Among other findings of the author one can consider the stereotyping of total cultures into general types, though it is still impossible to create a more or less intelligible classification of cultures because of lack of research and data; simplistic views on how the culture begins, evolves and changes; ignoring the effects of different organizational life stages on cultural issues; and failure to recognize training and organization development’s occupational cultures (Schein, 1986, p. 31-33). All these findings are very thought-provoking and have to throw more light on the issue of what culture really is and is not. As Hofstede et al. (1990) have indicated, organizational is a fad for managers; fads pass and this one is not an exception. But in order to deal with it productively, much more work should be done, so the present chapter has a set of highly efficient conclusions and implications for future use to deal with the phenomenon of culture.
Getting back to the issue of corporate culture, it is important to note that the notion of culture is also attributable in a broader form to the lately discussed notion – as it has been defined in the previous chapter, culture exists only in a group, so where is a group of individuals, there is a culture. Thus, it is possible to draw a parallel with an organization the staff of which also constitutes a group and makes it possible to apply the meaning of culture to the working group as well. However, one should remember that corporate culture is rather hard to define because of its connection with a set of sciences that interact and intervene with one another – namely, it is anthropology, sociology, social psychology and organizational behavior (Schein, 1990, p. 109).
It is known that in fact organizational culture had been existing long before it was discovered – about half a decade ago it was implemented in the notion of institutionalization. This term included compliance of every person in the organization to a certain set of written and unwritten rules that had to be followed for the individual to merge with the overall working team:
“When an organization becomes institutionalized, it takes on a life of its own, apart from its founders or any of its members… it becomes valued for itself, not merely for the goods or services it produces. It acquires immortality. If its original goals are no longer relevant, it doesn’t go out of business.
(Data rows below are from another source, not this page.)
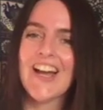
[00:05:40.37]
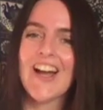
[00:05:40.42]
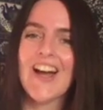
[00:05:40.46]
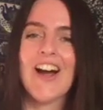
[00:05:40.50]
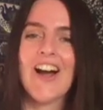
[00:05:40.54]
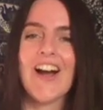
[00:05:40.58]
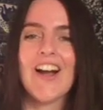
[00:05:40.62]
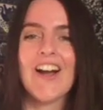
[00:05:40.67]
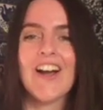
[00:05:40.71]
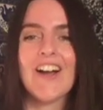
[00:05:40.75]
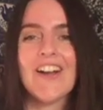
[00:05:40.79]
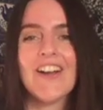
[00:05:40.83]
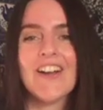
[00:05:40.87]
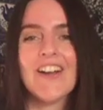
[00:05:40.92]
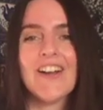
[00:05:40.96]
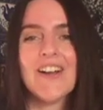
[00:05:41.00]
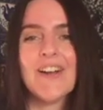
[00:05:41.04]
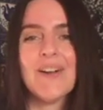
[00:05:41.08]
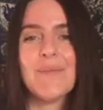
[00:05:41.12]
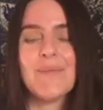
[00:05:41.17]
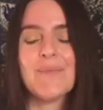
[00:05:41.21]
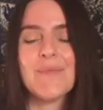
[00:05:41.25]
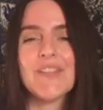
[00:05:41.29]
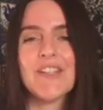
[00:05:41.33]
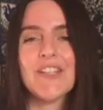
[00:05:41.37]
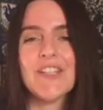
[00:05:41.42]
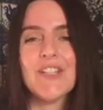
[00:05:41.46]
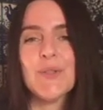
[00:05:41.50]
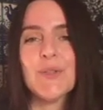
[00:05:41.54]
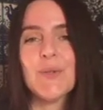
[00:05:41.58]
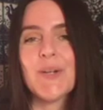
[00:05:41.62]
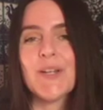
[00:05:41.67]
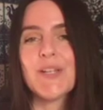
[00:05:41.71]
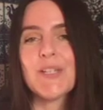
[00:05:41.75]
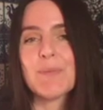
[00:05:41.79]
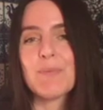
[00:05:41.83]
the
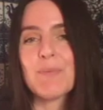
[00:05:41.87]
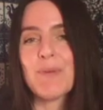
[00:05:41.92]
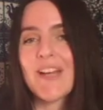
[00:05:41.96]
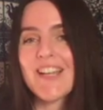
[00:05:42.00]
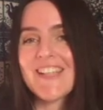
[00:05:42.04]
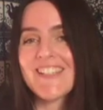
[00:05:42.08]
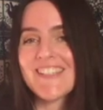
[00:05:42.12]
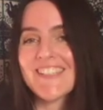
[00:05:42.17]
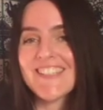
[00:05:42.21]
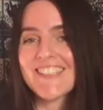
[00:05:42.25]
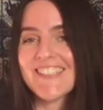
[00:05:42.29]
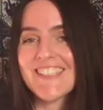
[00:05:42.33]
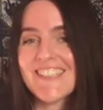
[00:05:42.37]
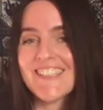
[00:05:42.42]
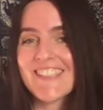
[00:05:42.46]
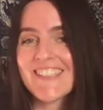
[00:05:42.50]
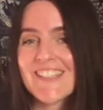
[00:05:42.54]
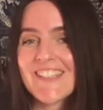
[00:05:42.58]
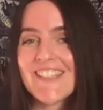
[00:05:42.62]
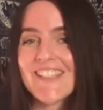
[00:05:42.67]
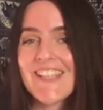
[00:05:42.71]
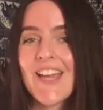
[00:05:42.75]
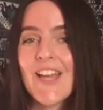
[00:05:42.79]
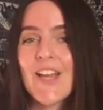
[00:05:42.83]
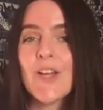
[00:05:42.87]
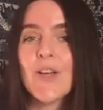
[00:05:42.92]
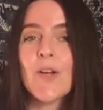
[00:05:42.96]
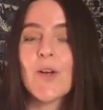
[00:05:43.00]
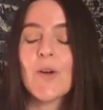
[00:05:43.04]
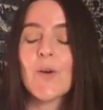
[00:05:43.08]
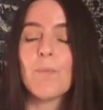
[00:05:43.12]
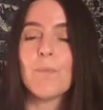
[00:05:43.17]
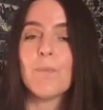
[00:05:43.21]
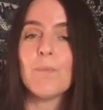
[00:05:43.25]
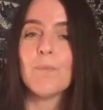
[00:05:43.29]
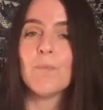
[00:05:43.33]
U.S. president's
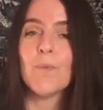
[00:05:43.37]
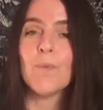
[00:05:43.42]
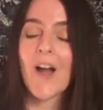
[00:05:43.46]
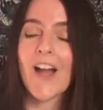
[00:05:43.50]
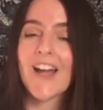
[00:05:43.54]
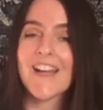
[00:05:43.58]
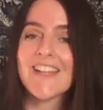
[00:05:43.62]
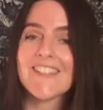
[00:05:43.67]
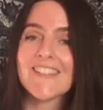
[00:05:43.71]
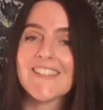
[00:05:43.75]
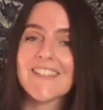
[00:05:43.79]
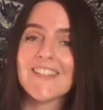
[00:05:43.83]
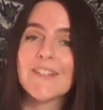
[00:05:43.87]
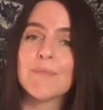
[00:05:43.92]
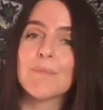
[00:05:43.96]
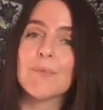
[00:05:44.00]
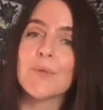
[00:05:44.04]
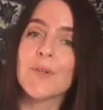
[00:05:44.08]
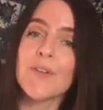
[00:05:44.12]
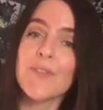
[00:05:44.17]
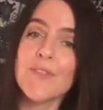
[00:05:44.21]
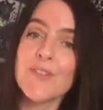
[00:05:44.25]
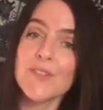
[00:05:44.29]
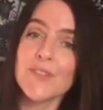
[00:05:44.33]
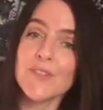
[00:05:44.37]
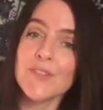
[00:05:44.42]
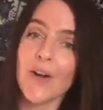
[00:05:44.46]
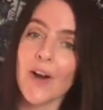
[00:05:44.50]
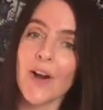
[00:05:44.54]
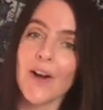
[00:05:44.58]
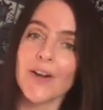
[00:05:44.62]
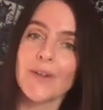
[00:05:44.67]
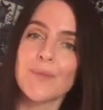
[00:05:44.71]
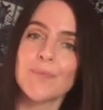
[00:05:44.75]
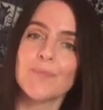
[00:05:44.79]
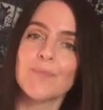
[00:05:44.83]
rising birth
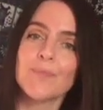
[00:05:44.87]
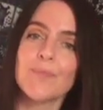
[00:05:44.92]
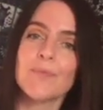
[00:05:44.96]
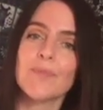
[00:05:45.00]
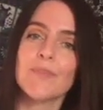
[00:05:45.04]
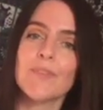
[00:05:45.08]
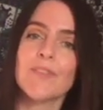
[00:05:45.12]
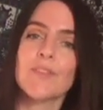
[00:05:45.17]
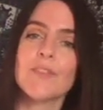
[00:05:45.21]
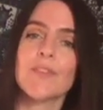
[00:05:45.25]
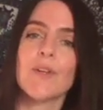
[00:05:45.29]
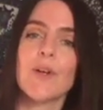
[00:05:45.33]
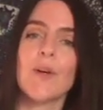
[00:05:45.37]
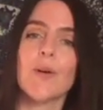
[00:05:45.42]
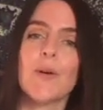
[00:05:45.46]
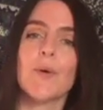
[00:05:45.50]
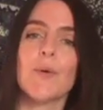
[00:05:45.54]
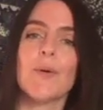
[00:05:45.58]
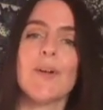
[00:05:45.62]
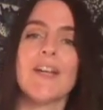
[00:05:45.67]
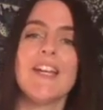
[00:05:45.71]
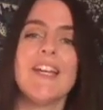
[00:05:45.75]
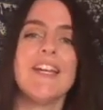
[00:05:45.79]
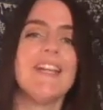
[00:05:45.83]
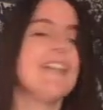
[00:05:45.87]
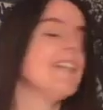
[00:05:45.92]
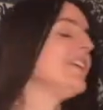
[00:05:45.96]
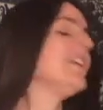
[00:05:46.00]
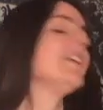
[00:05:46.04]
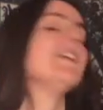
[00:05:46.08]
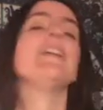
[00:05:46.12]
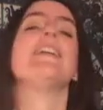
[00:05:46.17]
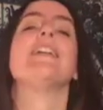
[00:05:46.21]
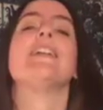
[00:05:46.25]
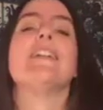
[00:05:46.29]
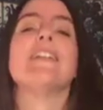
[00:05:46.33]
star. So
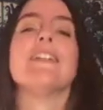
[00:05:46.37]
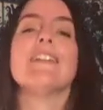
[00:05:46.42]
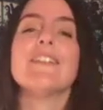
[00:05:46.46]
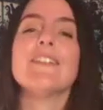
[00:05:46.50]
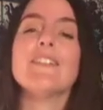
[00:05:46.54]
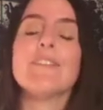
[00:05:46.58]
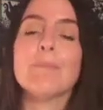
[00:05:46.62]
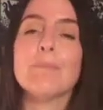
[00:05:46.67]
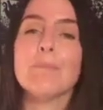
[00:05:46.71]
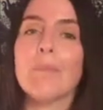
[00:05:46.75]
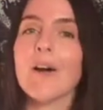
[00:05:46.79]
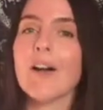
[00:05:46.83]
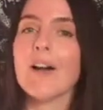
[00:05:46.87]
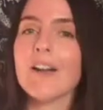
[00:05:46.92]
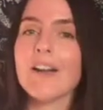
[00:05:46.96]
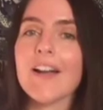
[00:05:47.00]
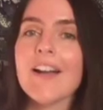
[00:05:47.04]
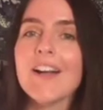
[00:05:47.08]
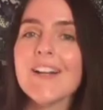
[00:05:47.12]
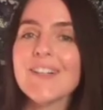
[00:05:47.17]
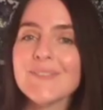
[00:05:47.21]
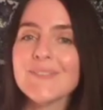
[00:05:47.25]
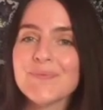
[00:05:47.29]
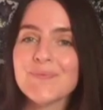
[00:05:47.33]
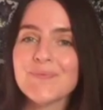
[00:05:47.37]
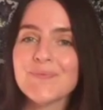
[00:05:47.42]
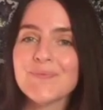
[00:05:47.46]
he is Magha.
Rather, it redefines itself” (Robbins and Judge, 2008, p. 551).
From this point it becomes possible to judge that the organizational culture of an organization has a certain value in itself, without any additional supplements. It is a set of values pursued by a group, created by this group in response to the needs of the external and internal environment and as a result of a long historical process. Thus, it is a value in itself – it is the heritage of morale, ethics and principles of conduct an organization has chosen on its long way of existence as the ones adequately suiting the profile of the company and satisfying the needs of both the customers who are the target public of every company, and of the staff, who are the productive potential of the company and bear the main responsibility for its functioning and prosperity.
It is notable that culture is broadly considered to be a descriptive term because of the inability to adequately assess the meaning of the phenomenon. For this reason there are some researchers who make culture equal to formalization (Robbins and Judge, 2008). However, it is essential to understand the core difference between these two notions – formalization bears a solely controlling function; it has been created to sustain a more or less homogeneous profile of the company and to promote keeping to a limited set of principles, laws and regulations to make control over the personnel of the company easier. Corporate culture is a deeper, broader and more loyal term that includes many aspects neglected by formalization.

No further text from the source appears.